Who are you?

2008 年 11 月 26 日 | カテゴリー: 中の人の戯言

こんにちは、某です。……ではなくて八索です。

学祭の後片付けやらでしばらく授業がなかったりしますが、昨日はちょっと手続きのため大学に行ってきました。諸事情あって見事に空振りに終わったのはヒミツです。

その後時間が空いてしまい、何もしないで帰るのはしゃくなので映画を見てきました。

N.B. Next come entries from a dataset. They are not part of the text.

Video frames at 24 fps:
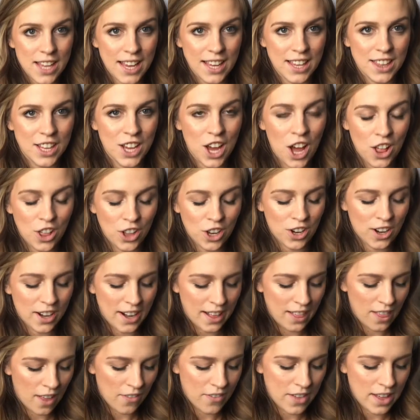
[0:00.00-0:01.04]
like the color, and
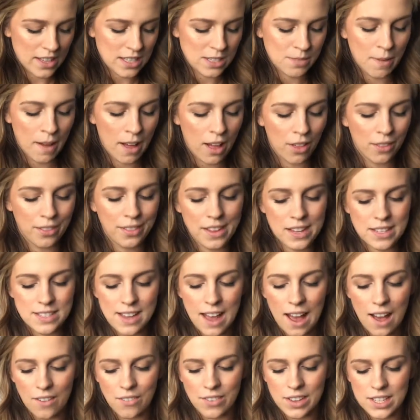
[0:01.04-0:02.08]
I love that smell. This
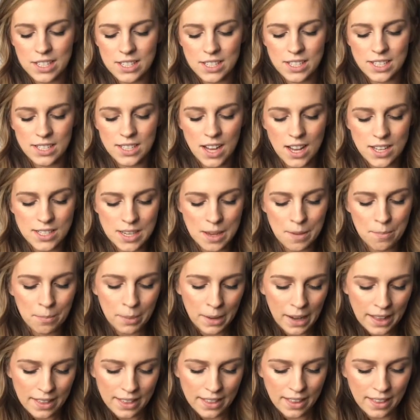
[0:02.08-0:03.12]
obviously doesn't,
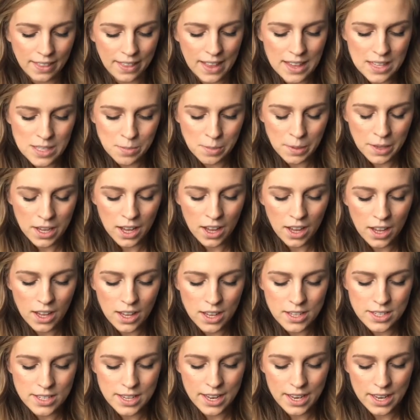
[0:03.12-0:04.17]
but I think that's
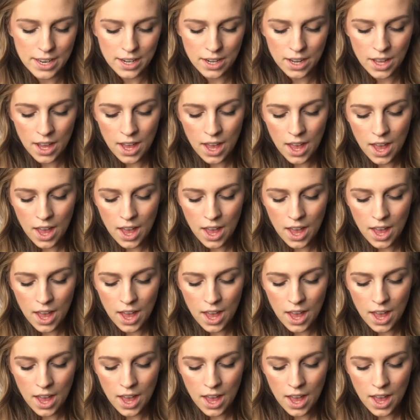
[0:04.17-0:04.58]
because it's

それも話題作とかでは全然なく、たまたま渋谷でやっていたザ・フー:アメイジング・ジャーニーというよくわからないチョイス。

タイトルの通り、60~70年代を代表するバンドの1つであるThe Whoの歴史を追ったドキュメンタリーです。映画館の中に入ると、予想通りというべきか、多分長年のファンなんだろうなという感じのおじさんとか、暇そうな大学生とか(お前もだ)、全くロックには縁のなさそうなおばあさんとか、とりあえず平日の昼間に映画を見る時間があるという以外の共通項が見出せない観客構成でした。

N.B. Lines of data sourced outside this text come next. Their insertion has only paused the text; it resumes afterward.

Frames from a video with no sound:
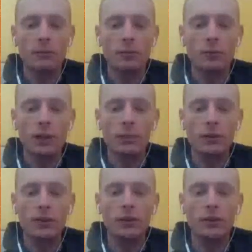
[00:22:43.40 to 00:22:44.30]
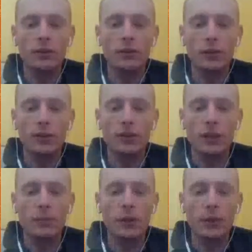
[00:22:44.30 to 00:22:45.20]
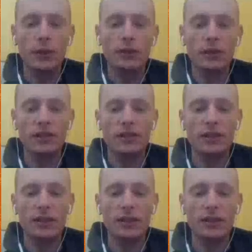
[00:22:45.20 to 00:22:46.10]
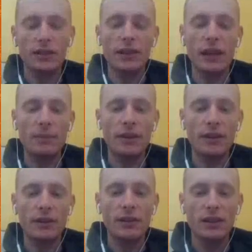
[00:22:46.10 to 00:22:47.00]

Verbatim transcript: we're able to do a jump all the way across this uh, gap there.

肝心の中身のほうですが、予想よりもずっと面白かったです。ボーカルのロジャー・ダルトリー、ギターのピート・タウンゼント、ベースのジョン・エントウィッスル、ドラムのキース・ムーンというメンバーそれぞれが個性的というのを通り越して破壊的なまでにエネルギッシュで、CDで音だけ聞くのに比べて映像を見るとずっとインパクトがありました。

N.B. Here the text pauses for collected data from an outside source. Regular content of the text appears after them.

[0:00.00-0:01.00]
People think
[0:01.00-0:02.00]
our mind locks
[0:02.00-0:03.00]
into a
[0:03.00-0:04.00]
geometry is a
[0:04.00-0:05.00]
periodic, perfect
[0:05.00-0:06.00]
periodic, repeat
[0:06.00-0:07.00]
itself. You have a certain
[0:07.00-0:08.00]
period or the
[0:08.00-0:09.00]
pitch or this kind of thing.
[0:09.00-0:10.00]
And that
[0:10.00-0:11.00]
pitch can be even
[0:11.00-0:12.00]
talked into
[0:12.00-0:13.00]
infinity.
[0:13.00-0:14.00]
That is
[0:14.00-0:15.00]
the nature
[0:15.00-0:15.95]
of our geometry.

興味を引かれたのは、現在のタウンゼントが以前のダルトリーを評して「ジョンとキース、それから俺も天才だが、あいつはただの歌手だった」というシーン。The Whoは元々ダルトリーが結成したバンドで、彼らは常にバンドの主導権を握ろうとしていましたが、他のメンバーの反発で逆に一度バンドから追放されてしまいます。それからダルトリーは心を入れ替え、The Whoの「声」になろうと必死の努力を重ねます。それはロックオペラ「トミー」で結実し、彼もThe Whoにとって唯一無二の存在であると認められるのです。

このような「凡人」ダルトリーと対照的なのが、卓抜したテクニックを持ちながらアルコールとドラッグにおぼれ、32才の若さで命を落とした「天才」ムーンです。彼には自宅を爆破したとかプールに車を沈めたとかよく意味のわからない伝説が数多く残されていますが、「狂っている」と評されたその超絶的なドラムプレイの通り、バンドに参加した当初から精神的な問題を抱えていたようです。そのような人物にとっては、スターとして得た金と名声は生活を狂わせ破滅へと向かわせるものでしかなかったのでしょうか。もし彼に才能がなければ、貧しいながらも世間並みの人生を送れていたかもしれません。しかしそうであったならば、彼の遺した音楽が彼の死後も輝き続けるということもなかったでしょう。「天才」であるがゆえに身を持ち崩したように見えるムーンとエントウィッスルという二人のメンバーの死を乗り越えて、悟りの境地に達したかのように穏やかに語るダルトリーを見て、表現者にとっての「才能」というのはなんなのかということを、物書きの端くれとして考えざるを得ませんでした。